**What to work on**
Beginning with the line containing "[16:27.26-16:27.76]", transcribe every line exactly down to the last one in the records below, and drop the pictures.

=== Section Start ===

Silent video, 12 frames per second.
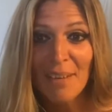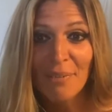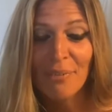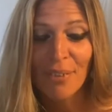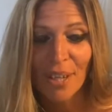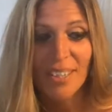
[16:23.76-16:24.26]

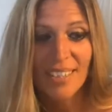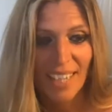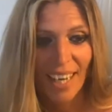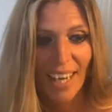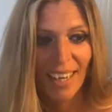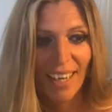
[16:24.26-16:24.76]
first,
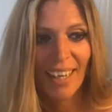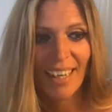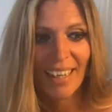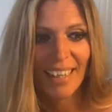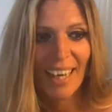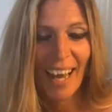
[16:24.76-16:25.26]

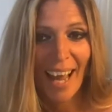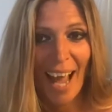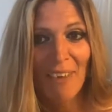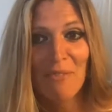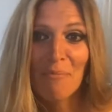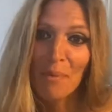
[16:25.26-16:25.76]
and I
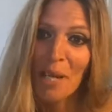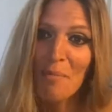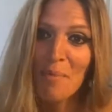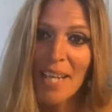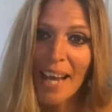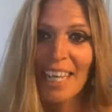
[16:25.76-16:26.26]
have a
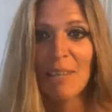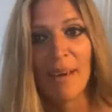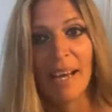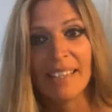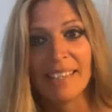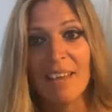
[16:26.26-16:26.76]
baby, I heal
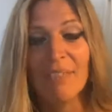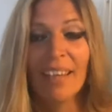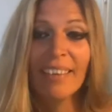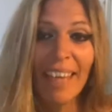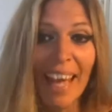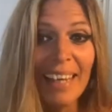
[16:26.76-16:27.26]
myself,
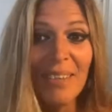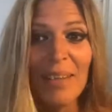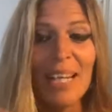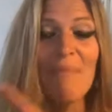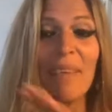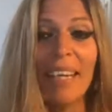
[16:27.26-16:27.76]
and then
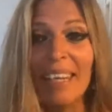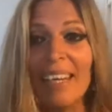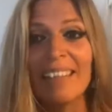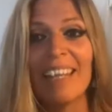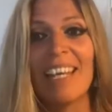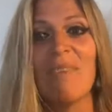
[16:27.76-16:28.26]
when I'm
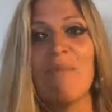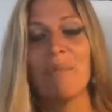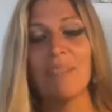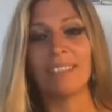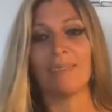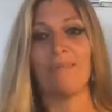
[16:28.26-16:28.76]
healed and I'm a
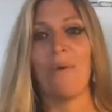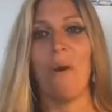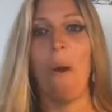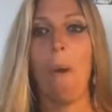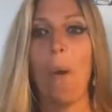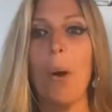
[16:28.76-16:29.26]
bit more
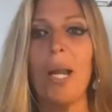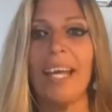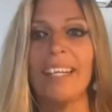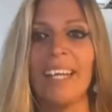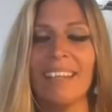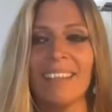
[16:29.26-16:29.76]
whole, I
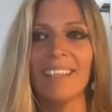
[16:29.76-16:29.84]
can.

=== Section End ===

**Completed exercise**
[16:27.26-16:27.76]
and then
[16:27.76-16:28.26]
when I'm
[16:28.26-16:28.76]
healed and I'm a
[16:28.76-16:29.26]
bit more
[16:29.26-16:29.76]
whole, I
[16:29.76-16:29.84]
can.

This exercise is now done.